* Dataset content:

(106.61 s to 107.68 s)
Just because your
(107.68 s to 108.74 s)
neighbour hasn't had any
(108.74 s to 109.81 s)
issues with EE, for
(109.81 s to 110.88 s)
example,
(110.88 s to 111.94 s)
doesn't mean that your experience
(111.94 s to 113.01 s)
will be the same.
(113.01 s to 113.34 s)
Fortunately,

==

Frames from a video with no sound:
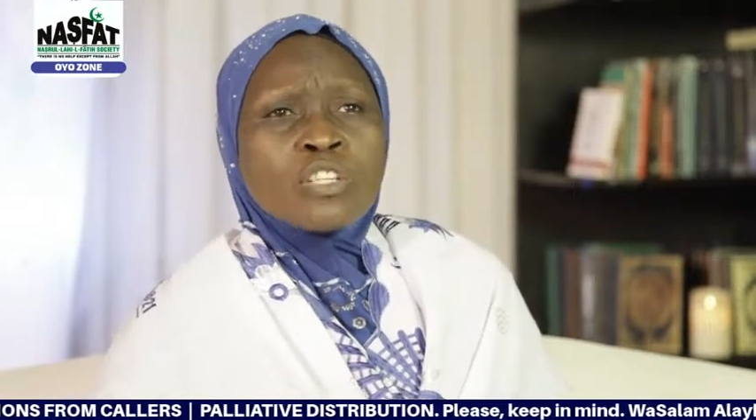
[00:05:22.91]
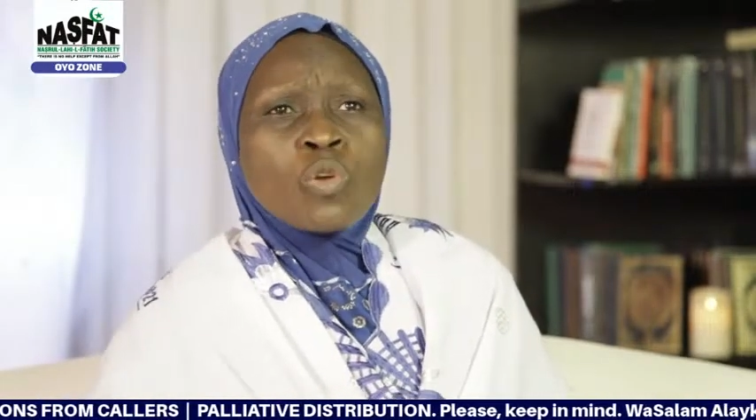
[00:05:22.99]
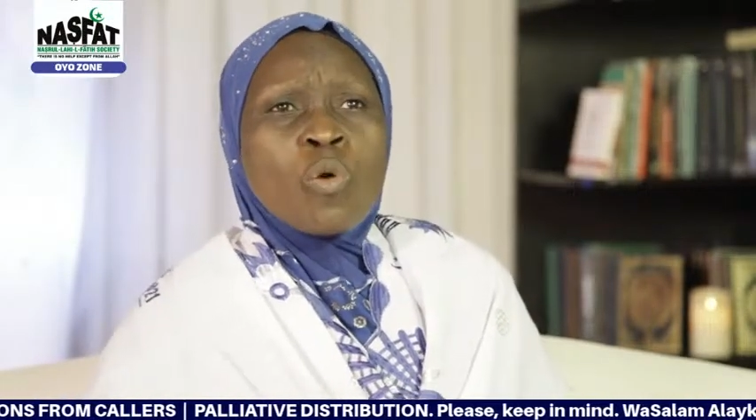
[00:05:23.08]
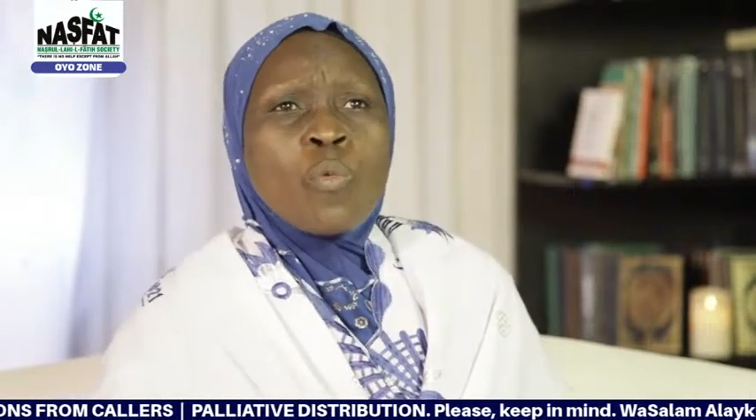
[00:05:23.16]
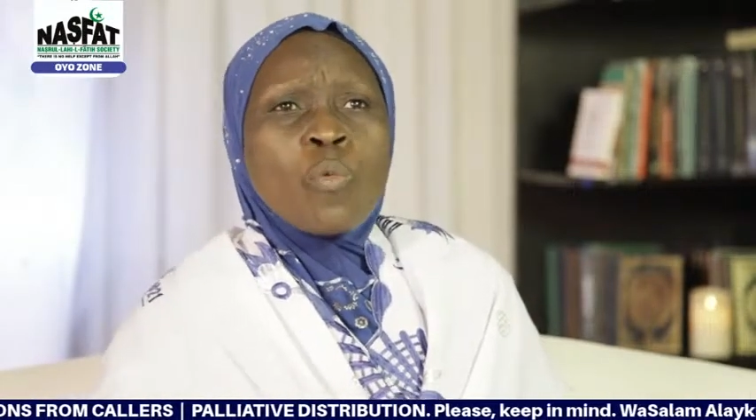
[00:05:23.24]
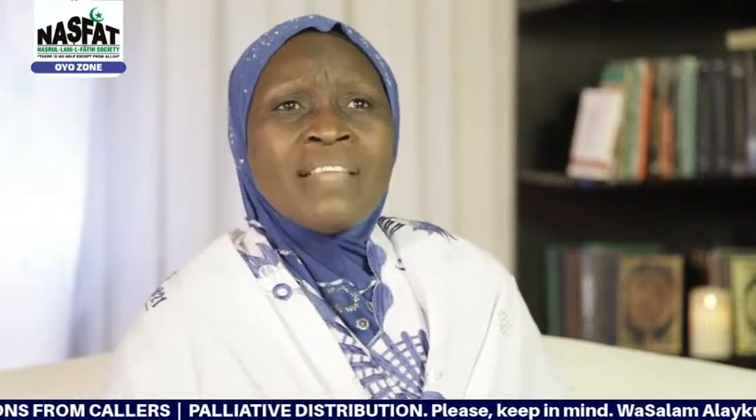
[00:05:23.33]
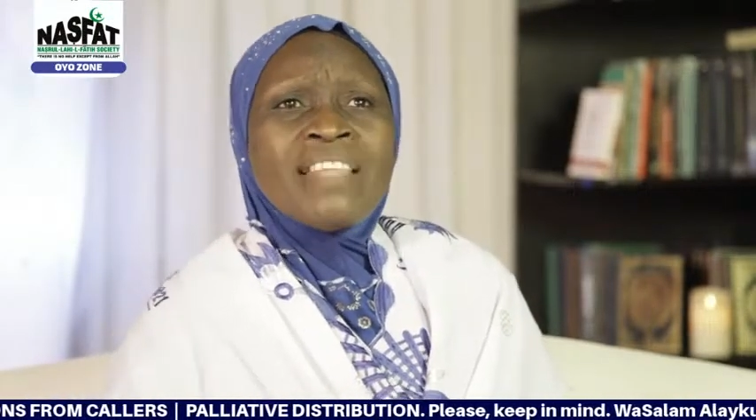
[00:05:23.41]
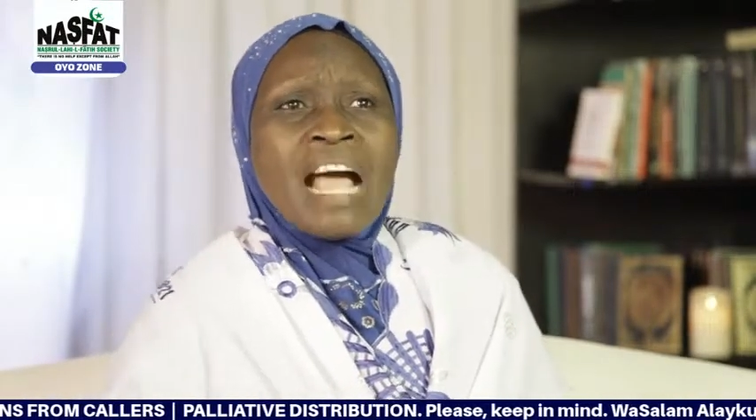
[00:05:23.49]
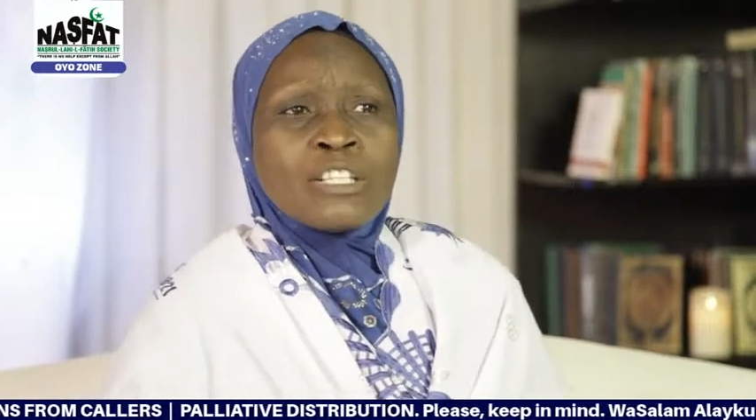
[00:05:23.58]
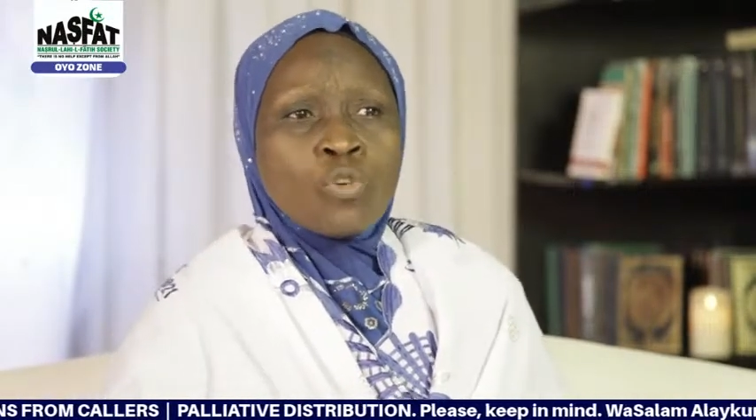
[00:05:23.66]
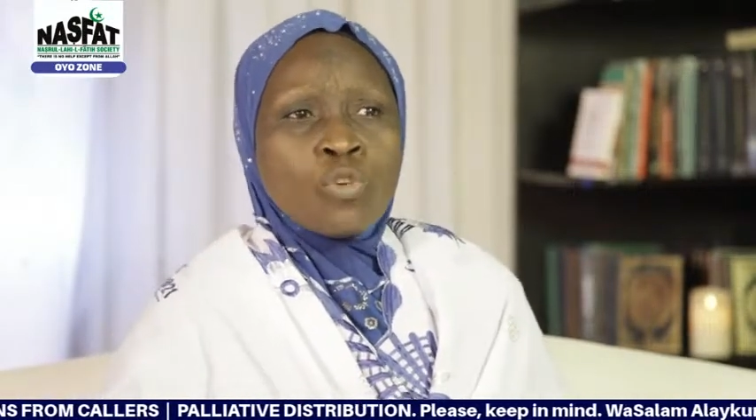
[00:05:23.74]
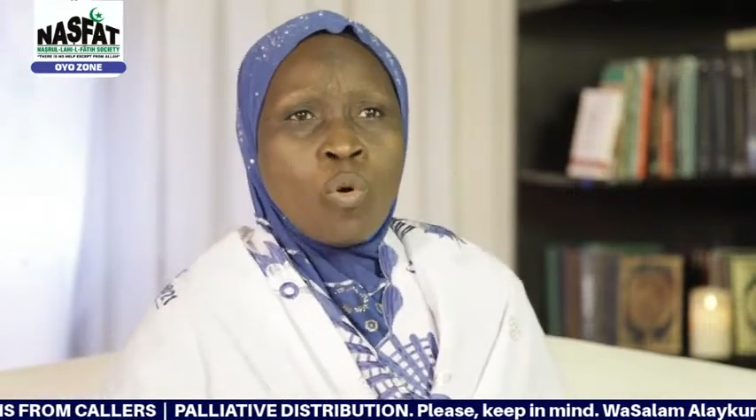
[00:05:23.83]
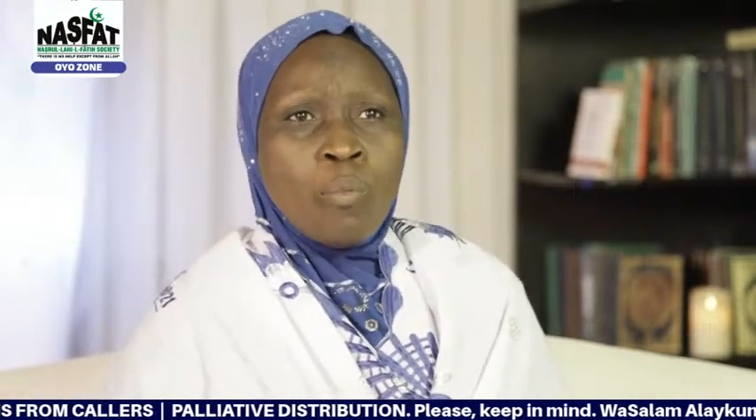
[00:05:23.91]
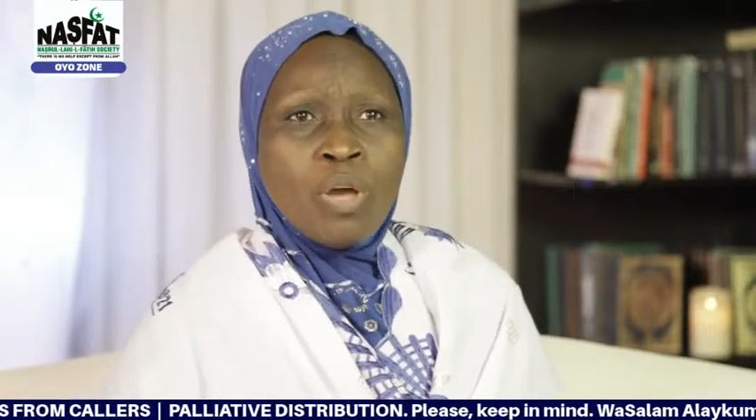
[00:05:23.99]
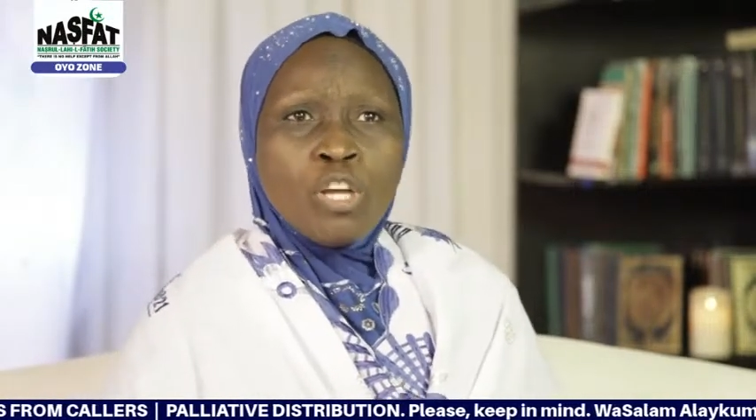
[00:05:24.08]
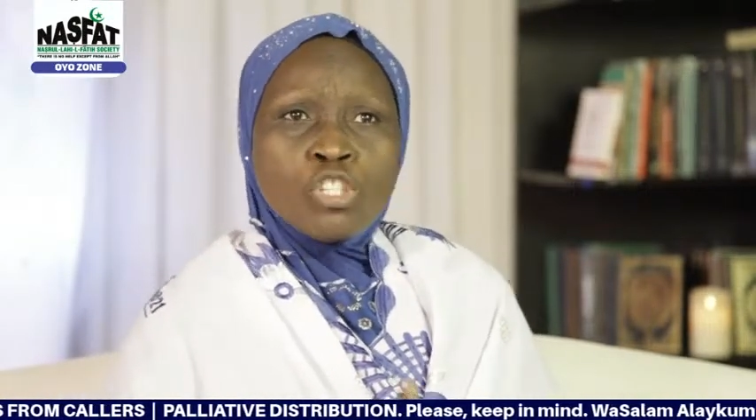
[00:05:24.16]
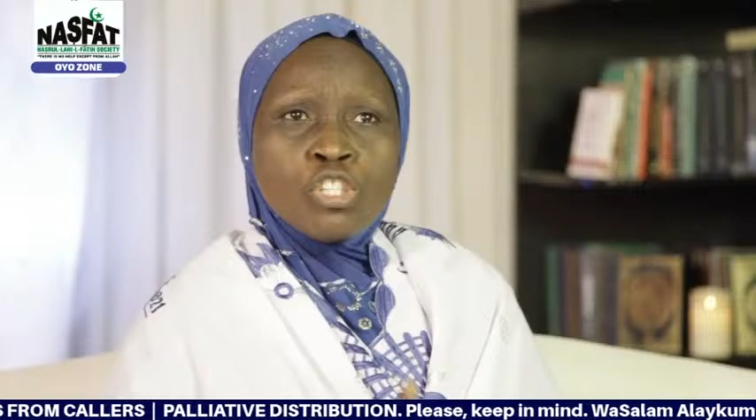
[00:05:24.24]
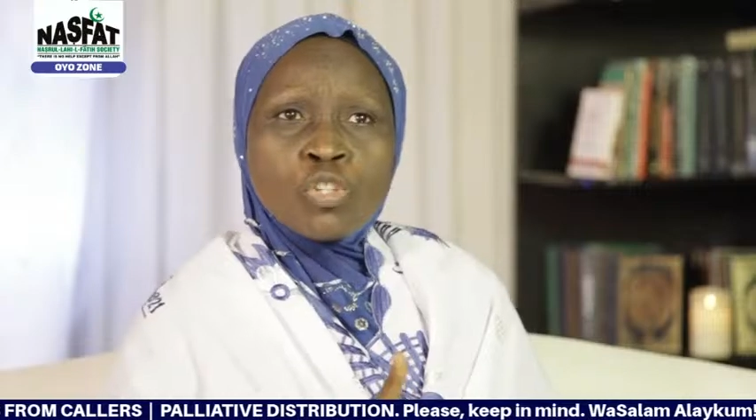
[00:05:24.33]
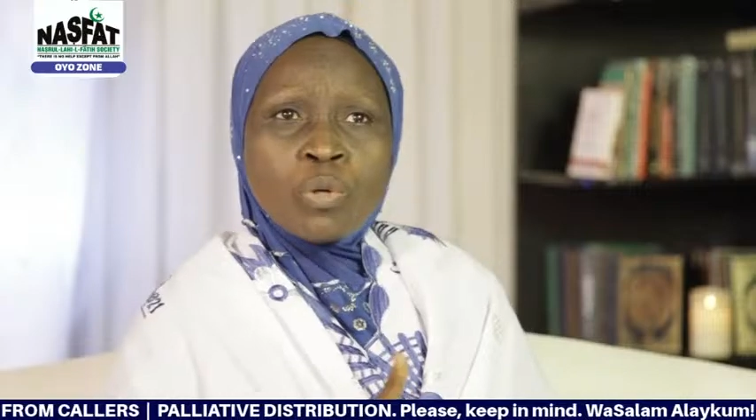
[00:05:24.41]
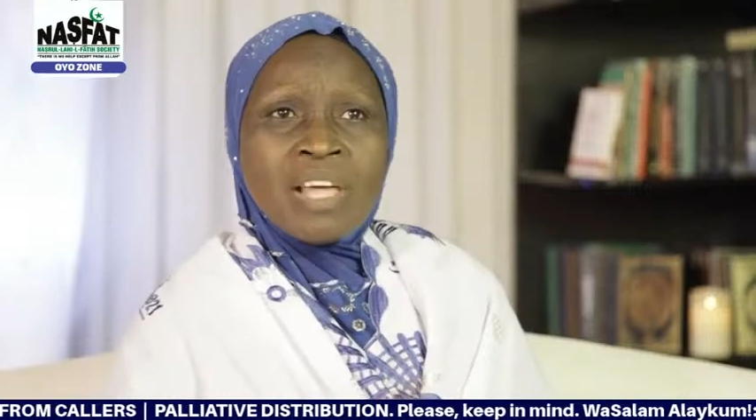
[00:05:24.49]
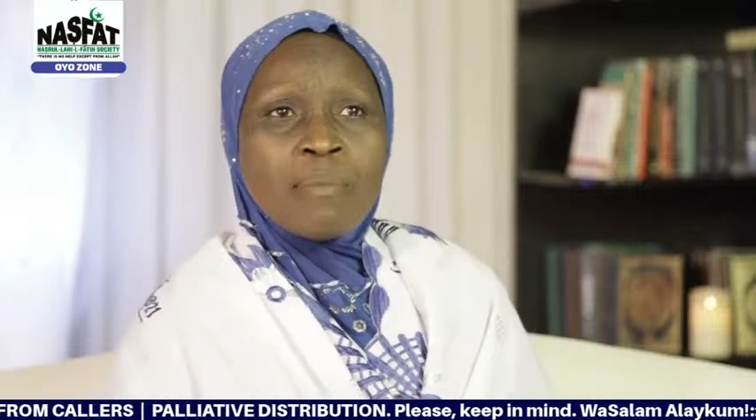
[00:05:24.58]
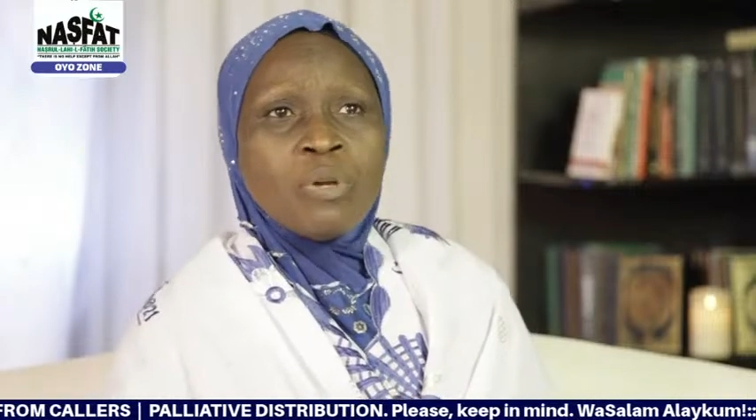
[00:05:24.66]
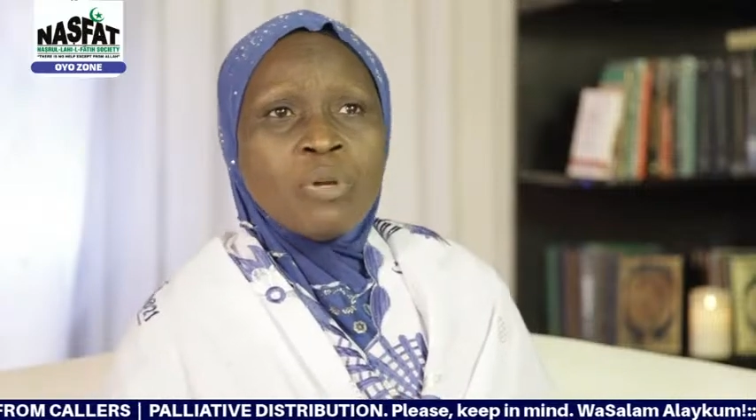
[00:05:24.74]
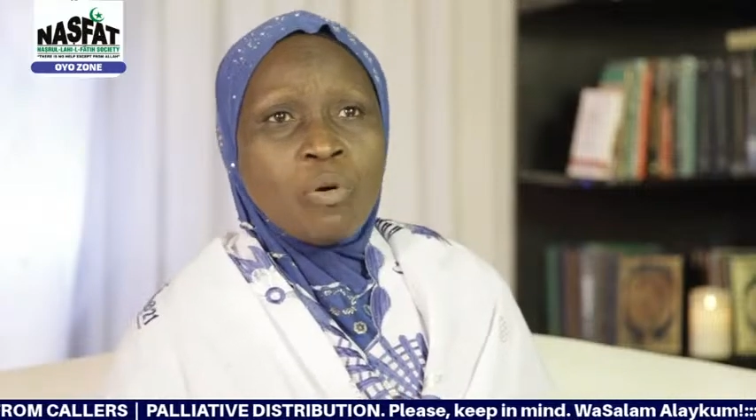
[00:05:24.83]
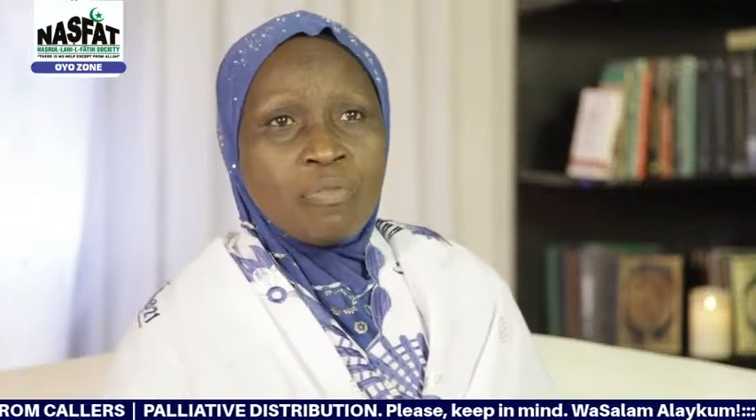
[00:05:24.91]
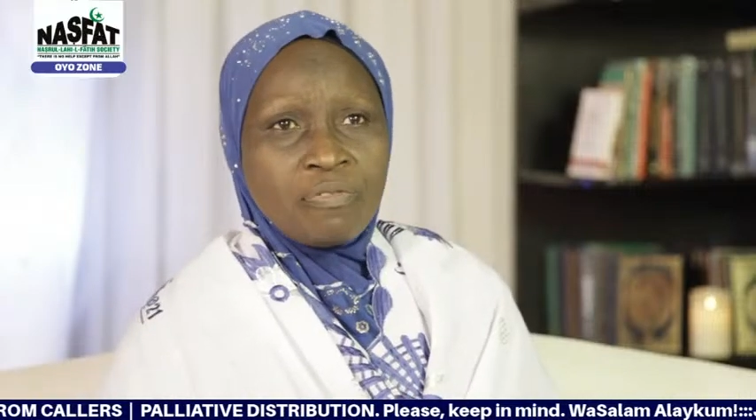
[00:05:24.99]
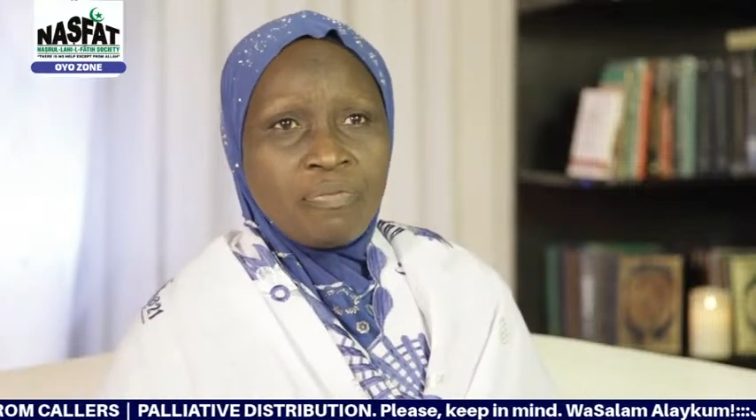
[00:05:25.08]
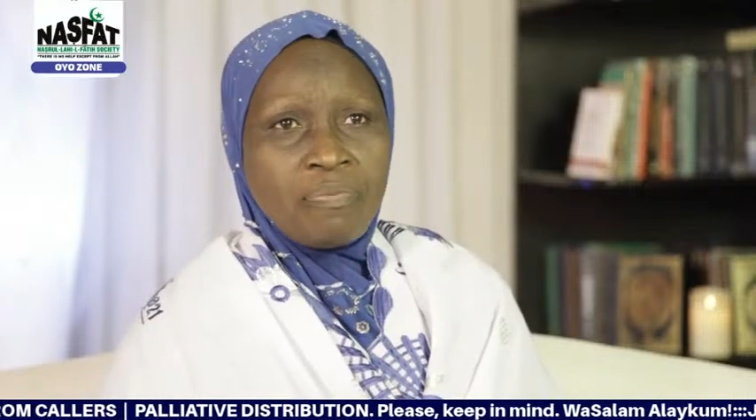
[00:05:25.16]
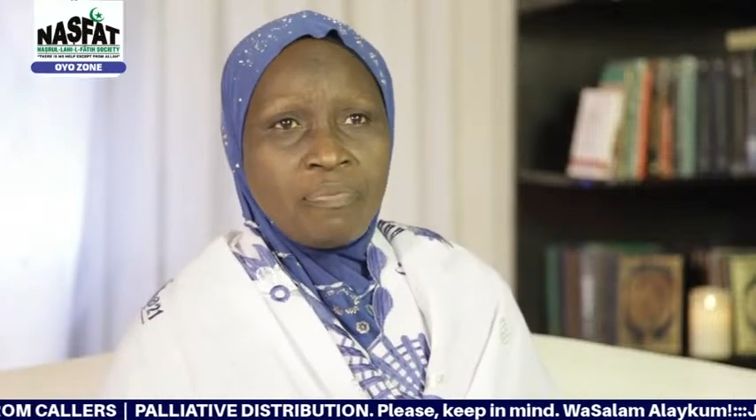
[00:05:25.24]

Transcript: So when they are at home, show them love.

* Work instructions: All lines above starting at the one with "[00:05:23.41]" and ending at the one with "Transcript: So when", inclusive, are to be printed again exactly, with the pictures left out.

* Written answer:
[00:05:23.41]
[00:05:23.49]
[00:05:23.58]
[00:05:23.66]
[00:05:23.74]
[00:05:23.83]
[00:05:23.91]
[00:05:23.99]
[00:05:24.08]
[00:05:24.16]
[00:05:24.24]
[00:05:24.33]
[00:05:24.41]
[00:05:24.49]
[00:05:24.58]
[00:05:24.66]
[00:05:24.74]
[00:05:24.83]
[00:05:24.91]
[00:05:24.99]
[00:05:25.08]
[00:05:25.16]
[00:05:25.24]

Transcript: So when they are at home, show them love.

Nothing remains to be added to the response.